Окно распахнулось, но вместо Геллы на улицу выглянула фрау Заундерс.

– Фрау Моски нет. Ее утром увезли в госпиталь. Преждевременные роды.

Лео от неожиданного известия даже привстал.

– Как! С ней все в порядке?

– Все отлично, – ответила фрау Заундерс. – Родился мальчик. Роды прошли удачно. Герр Моска сейчас там.

Лео не стал ей ничего говорить, развернулся и помчался в городской госпиталь. По пути он остановился у офицерского клуба и дал немцу-привратнику пачку сигарет за большой букет цветов, который тот нарвал для него в саду.

Глава 16

Моска услышал, как из соседнего кабинета Инге зовет его к телефону. Он вошел и взял трубку.

– Герр Моска, это фрау Заундерс. Час назад вашу жену увезли в госпиталь. По-моему, у нее начались роды.

Моска помолчал, оглянувшись на Инге и Эдди, словно они могли подслушать его разговор.

Но они оба были поглощены работой.

– Но ведь это на две недели раньше срока, – сказал Моска и увидел, как Эдди и Инге тотчас оторвались от бумаг и взглянули на него.

– Это роды, – повторила фрау Заундерс. – Сегодня утром, когда вы ушли, у нее начались схватки. Я позвонила в госпиталь, и за ней прислали санитарную машину.

– Хорошо, – сказал Моска. – Я еду.

– Позвоните мне, когда что-нибудь выясните, – попросила фрау Заундерс.

– Обязательно, – ответил Моска, и, прежде чем он положил трубку, фрау Заундерс добавила:

– Она просила вам передать, чтобы вы не волновались.

Эдди Кэссин поднял брови, когда Моска сообщил ему новость, позвонил в гараж и вызвал машину.

Когда подъехал джип, Эдди сказал:

– Встретимся в «Ратскелларе» за ужином, если сможешь приехать. И позвони мне, если что-нибудь понадобится.

– Может быть, это еще не роды, – сказал Моска. – Она большая паникерша.

– Она молодец, – сказал Эдди уверенно. – Конечно же, она рожает. Иногда это случается.

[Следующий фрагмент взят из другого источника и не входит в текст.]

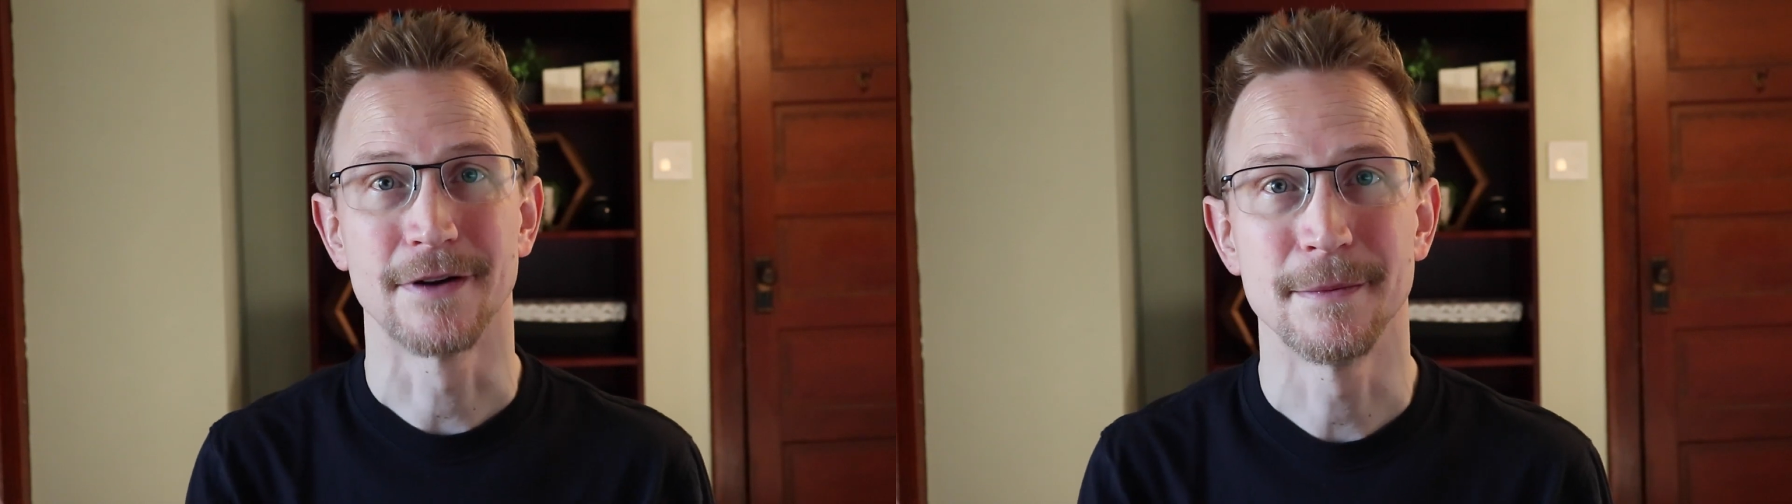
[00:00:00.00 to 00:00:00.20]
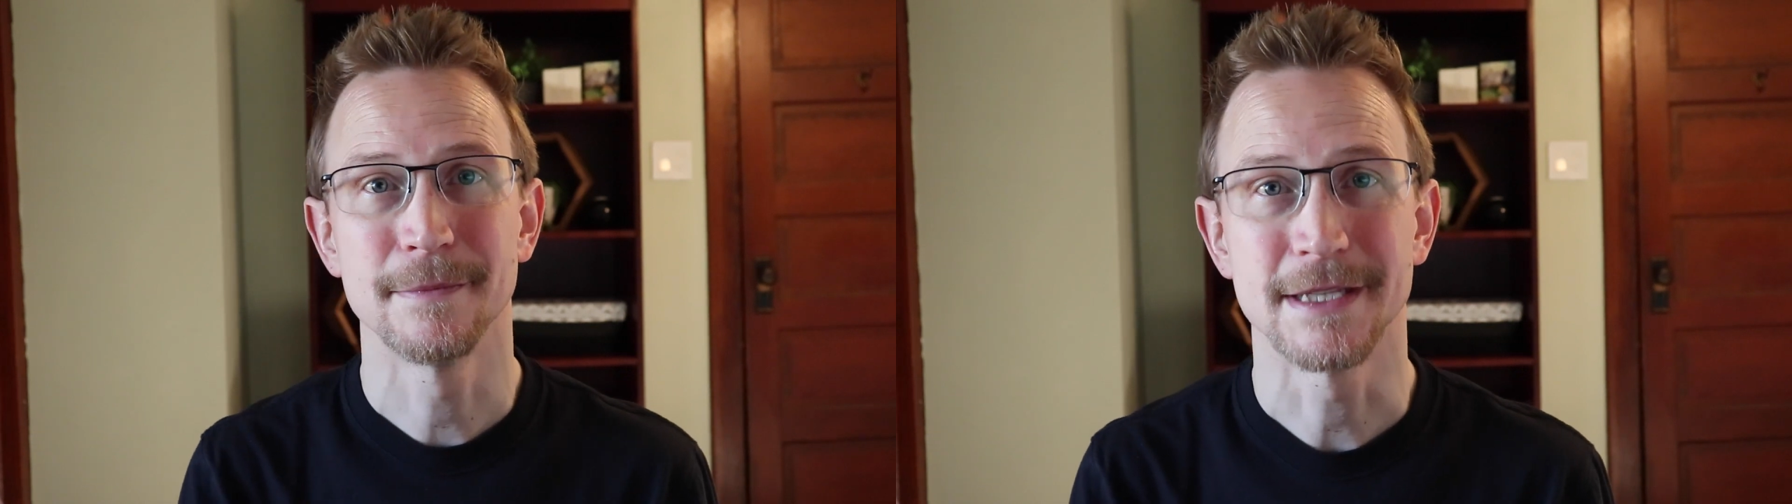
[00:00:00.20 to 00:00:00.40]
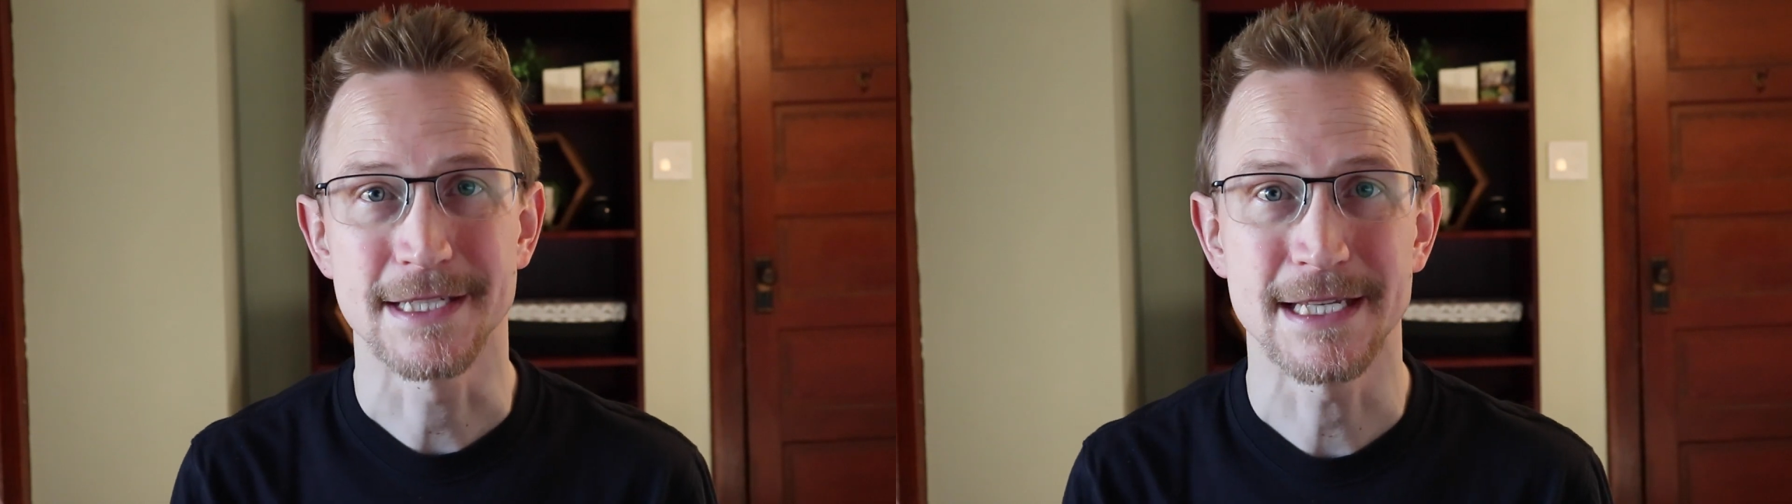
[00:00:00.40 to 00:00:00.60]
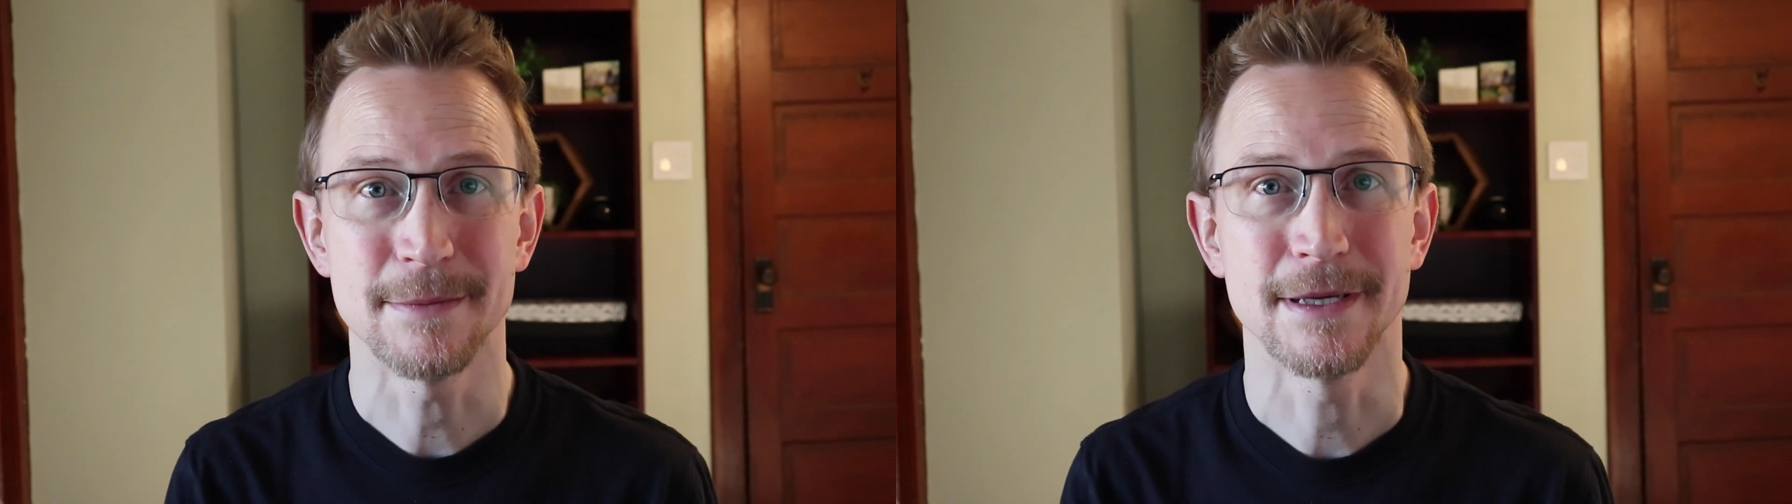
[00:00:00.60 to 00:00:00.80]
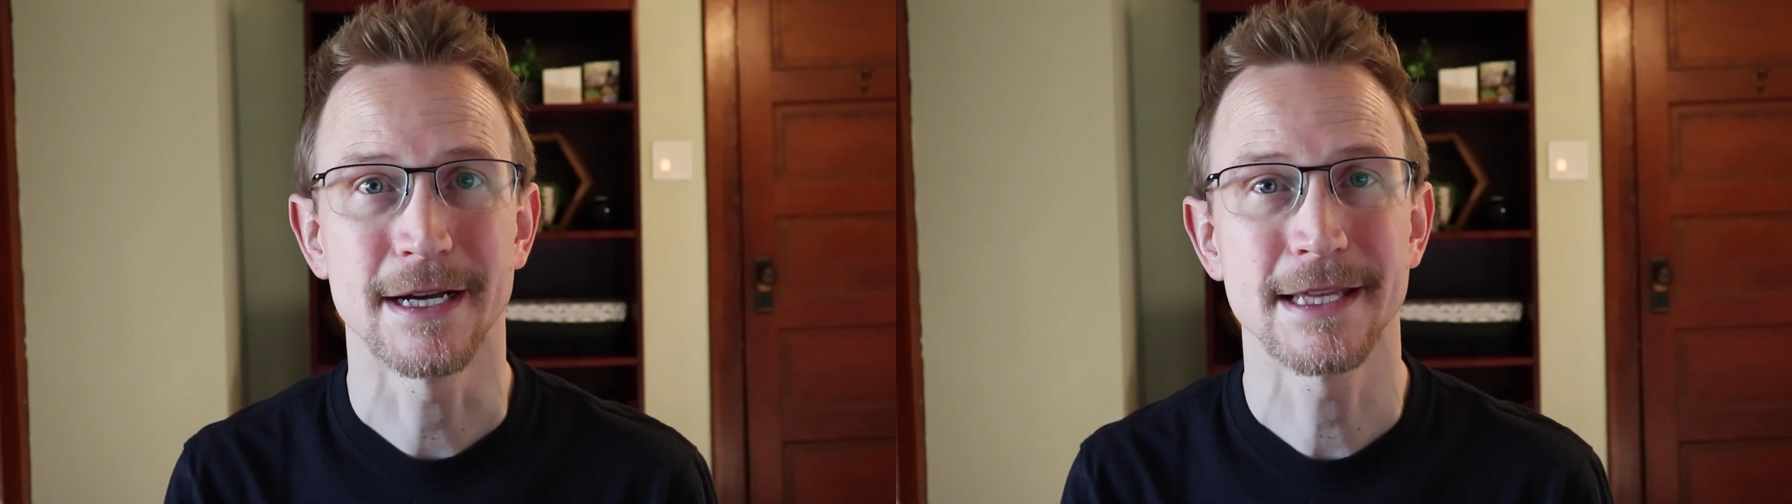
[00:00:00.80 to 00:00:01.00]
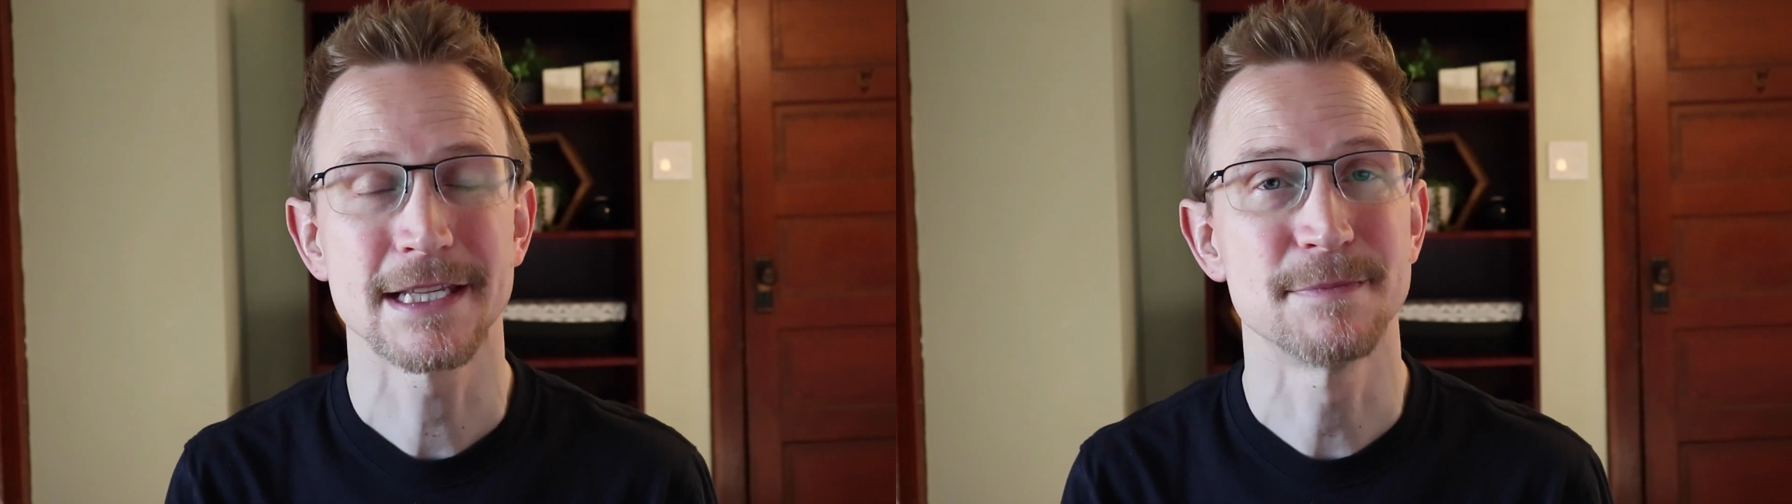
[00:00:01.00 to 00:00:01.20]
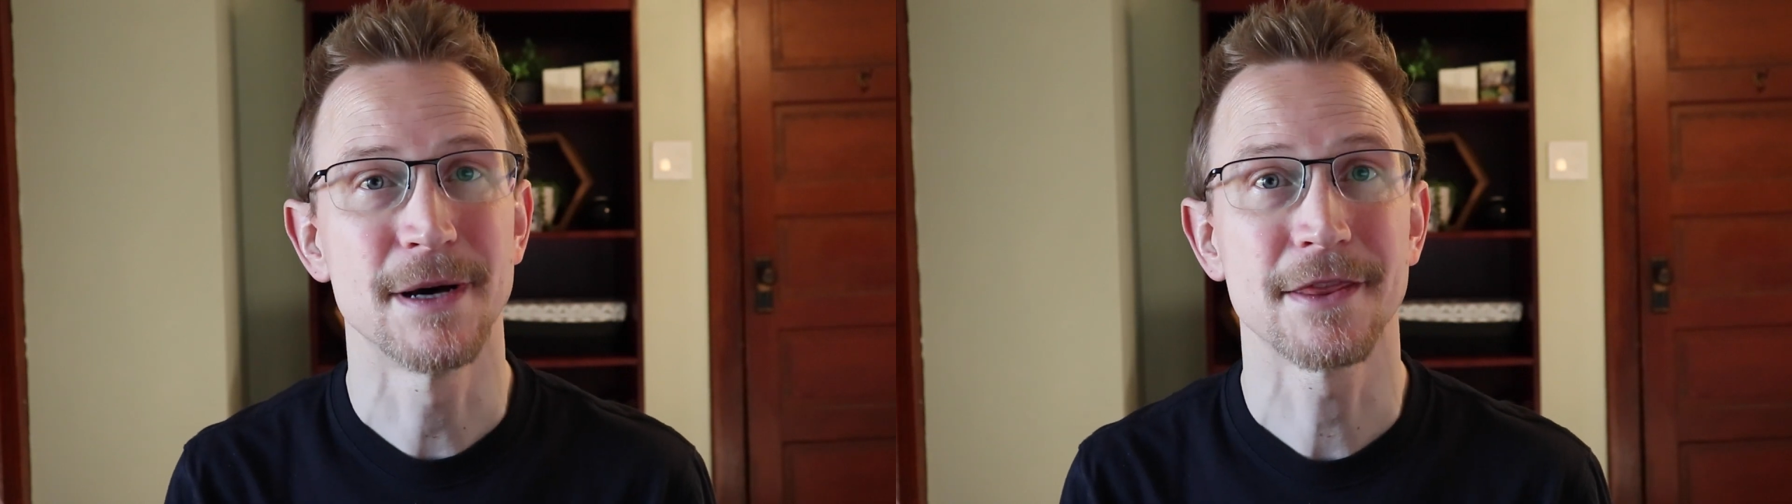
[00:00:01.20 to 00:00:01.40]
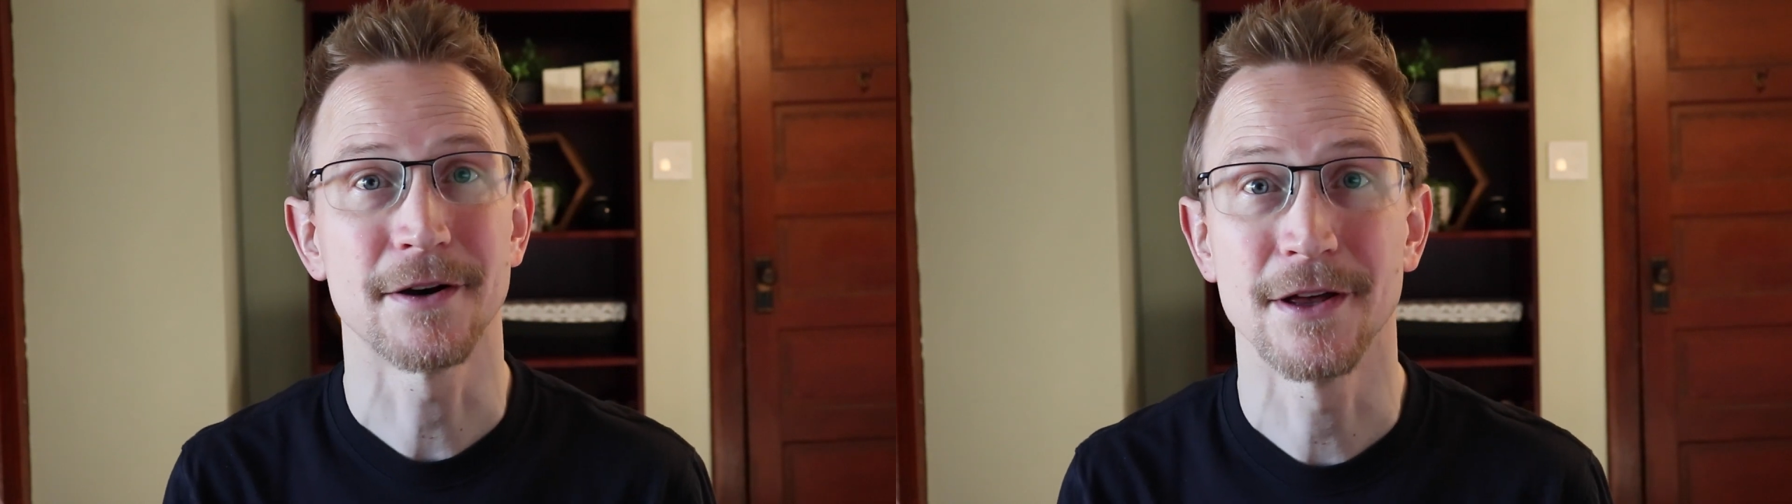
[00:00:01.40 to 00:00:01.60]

from the C P I this month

Я уже через все это прошел, – он пожал Моске руку и заключил:

– Считай, тебе повезло.

По пути в город Моска стал по-настоящему нервничать. Внезапно он испугался, что она неизлечимо больна, и попросил шофера:

– Скорей!

Шофер возразил:

– У меня инструкции. Я знаю правила дорожного движения.

Моска бросил шоферу полную пачку сигарет на колени. Джип с ревом понесся быстрее.

Городской госпиталь занимал несколько кирпичных зданий в большом парке с множеством тропинок и зеленых лужаек. Парк был окружен железным забором, увитым плющом, который скрывал колючую проволоку. Вдоль всего забора на равном расстоянии друг от друга виднелись железные калитки. Но главный въезд для посетителей был широким, и сквозь ворота свободно могли проехать даже грузовики. Джип въехал в главные ворота и медленно двинулся по аллее, осторожно огибая бредущих немцев.

– Узнай, где родильное отделение, – попросил Моска шофера.

Джип остановился. Шофер перегнулся через дверь и спросил у проходящей мимо медсестры дорогу, потом отпустил тормоз. Моска откинулся на спинку сиденья и, пока они медленно колесили по территории госпиталя, уговаривал себя успокоиться.